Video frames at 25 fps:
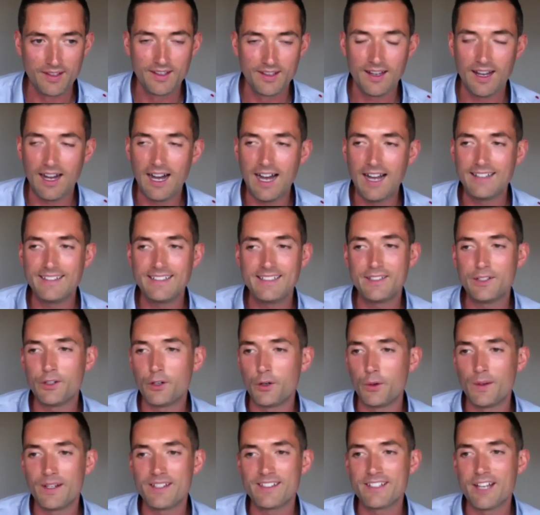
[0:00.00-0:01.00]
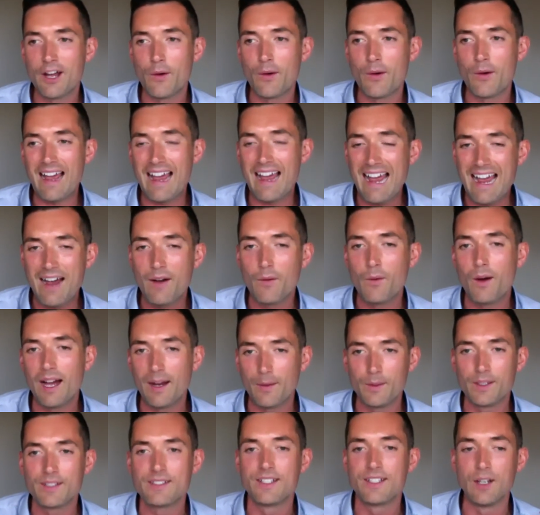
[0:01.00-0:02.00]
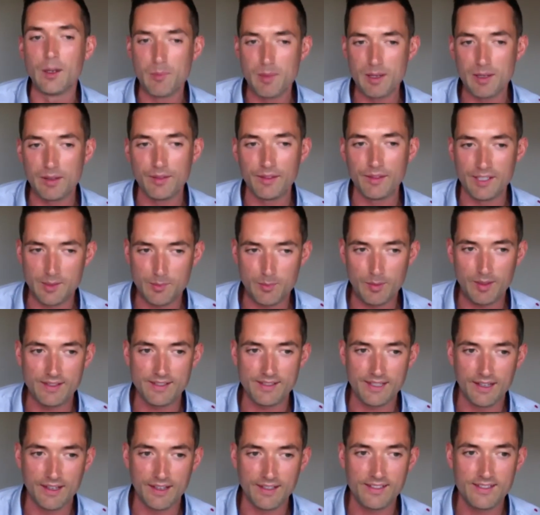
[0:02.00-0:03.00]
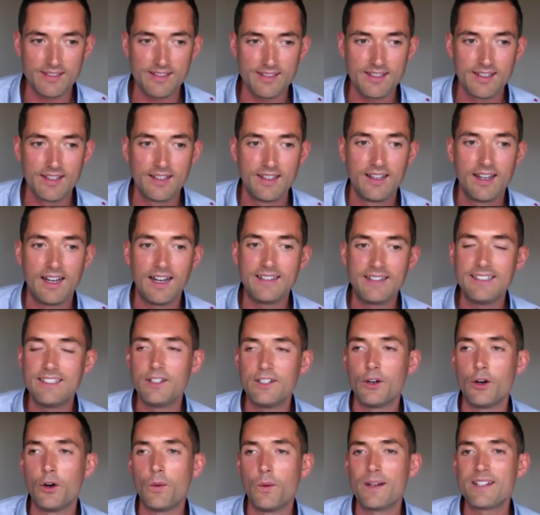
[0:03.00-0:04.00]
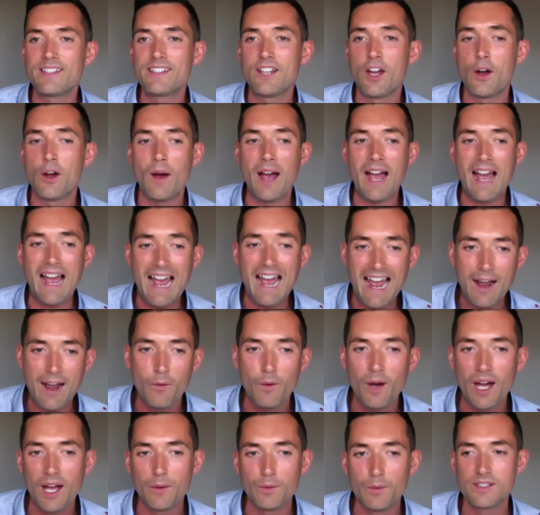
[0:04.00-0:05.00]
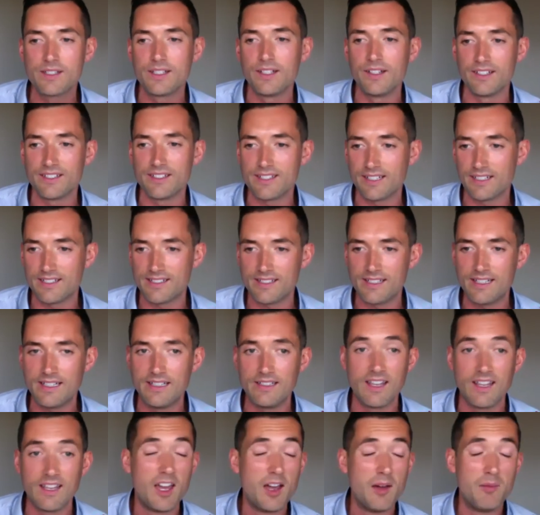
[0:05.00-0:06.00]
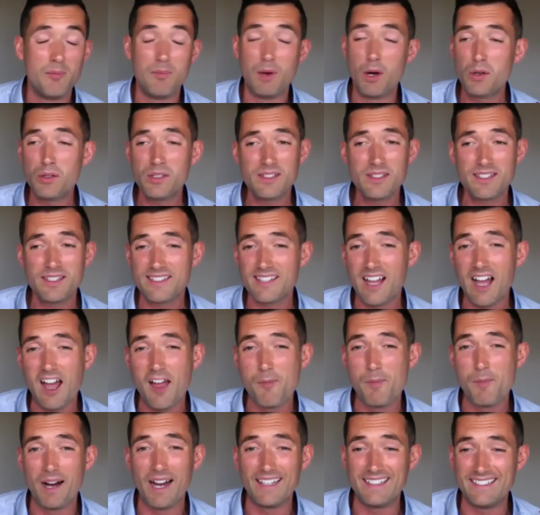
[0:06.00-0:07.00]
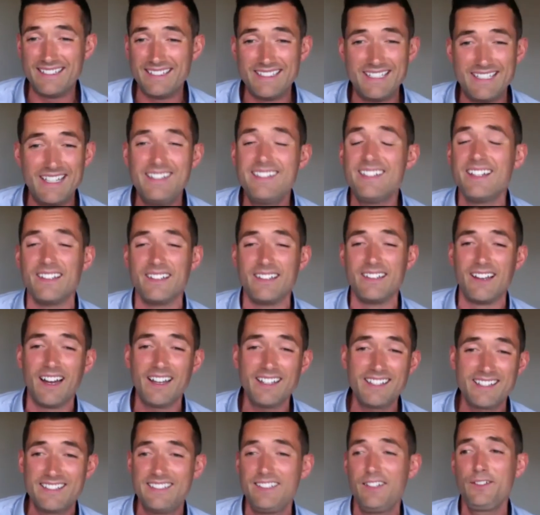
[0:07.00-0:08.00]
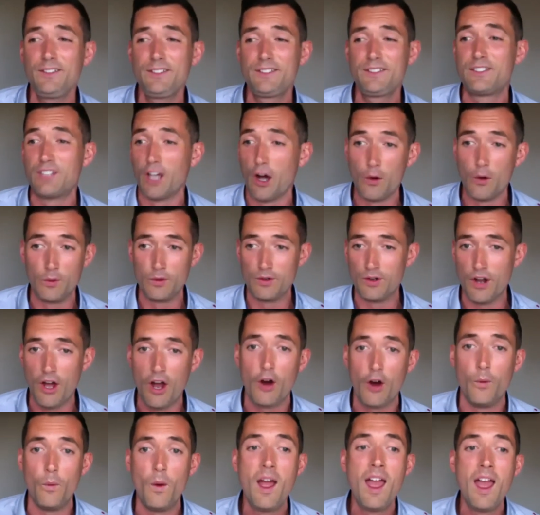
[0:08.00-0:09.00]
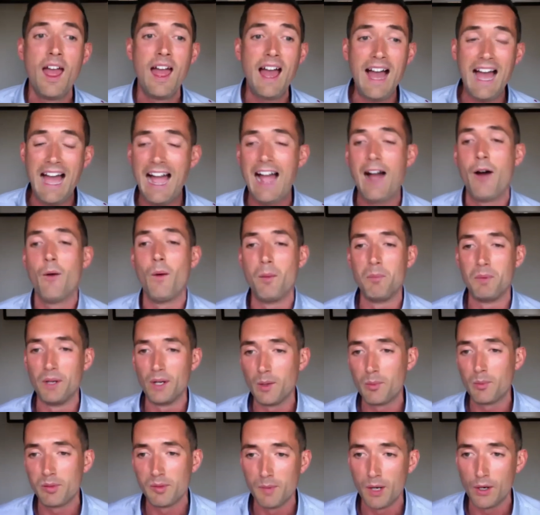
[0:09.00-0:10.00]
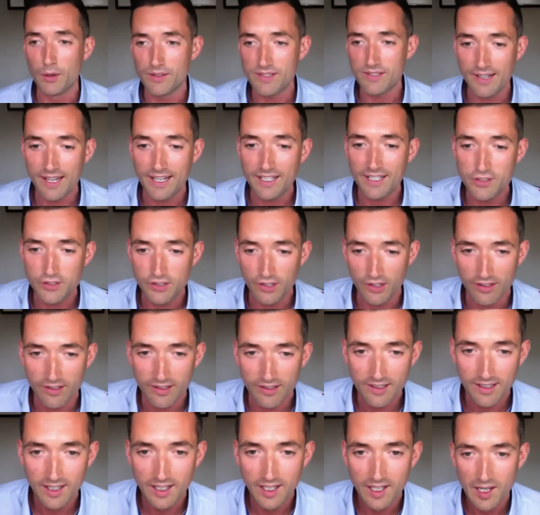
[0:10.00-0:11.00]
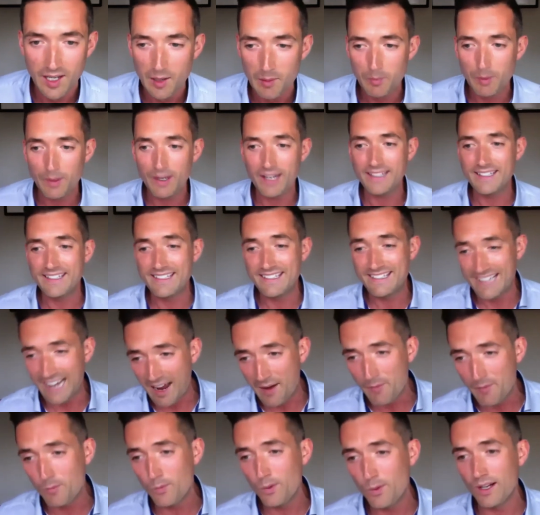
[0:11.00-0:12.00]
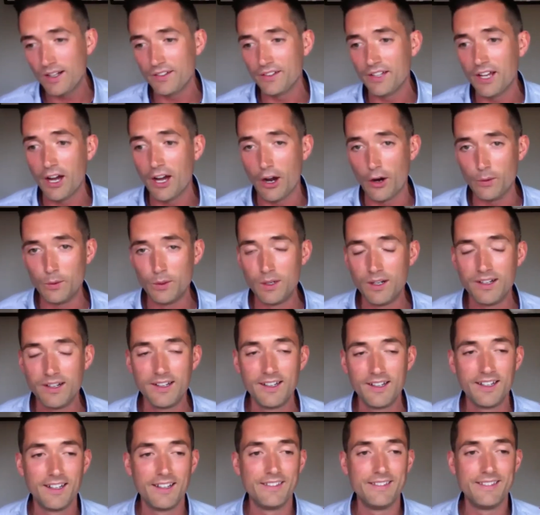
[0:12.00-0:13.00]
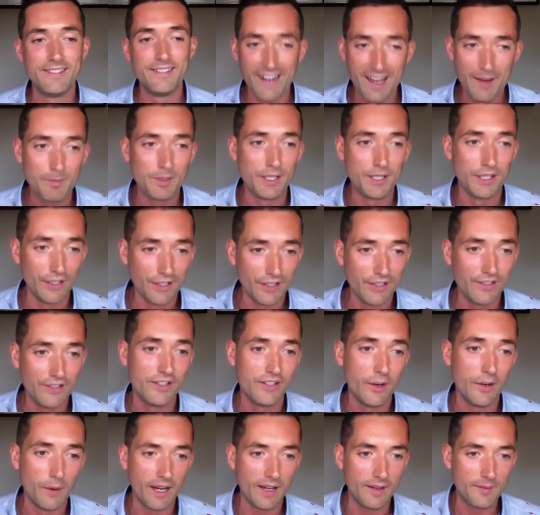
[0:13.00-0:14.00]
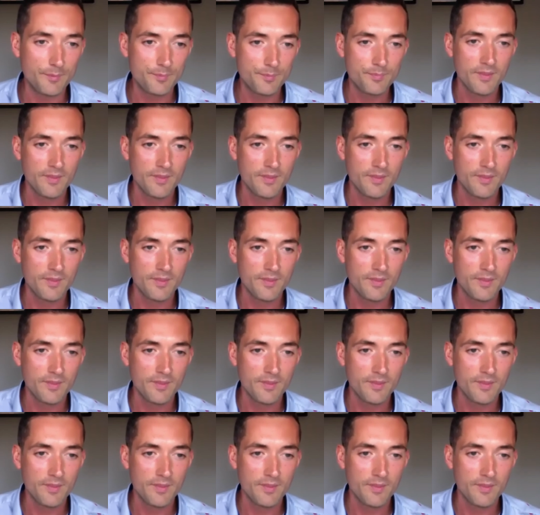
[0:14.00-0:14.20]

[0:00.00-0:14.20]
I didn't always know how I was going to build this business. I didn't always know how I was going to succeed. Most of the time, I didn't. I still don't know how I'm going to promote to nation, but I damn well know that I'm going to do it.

==========

__Work required__
Beginning at the line with "[0:02.00-0:03.00]" and ending at the last line of the listing above, retype each line exactly, including those two lines. Leave the pictures out.

__Answer__
[0:02.00-0:03.00]
[0:03.00-0:04.00]
[0:04.00-0:05.00]
[0:05.00-0:06.00]
[0:06.00-0:07.00]
[0:07.00-0:08.00]
[0:08.00-0:09.00]
[0:09.00-0:10.00]
[0:10.00-0:11.00]
[0:11.00-0:12.00]
[0:12.00-0:13.00]
[0:13.00-0:14.00]
[0:14.00-0:14.20]

[0:00.00-0:14.20]
I didn't always know how I was going to build this business. I didn't always know how I was going to succeed. Most of the time, I didn't. I still don't know how I'm going to promote to nation, but I damn well know that I'm going to do it.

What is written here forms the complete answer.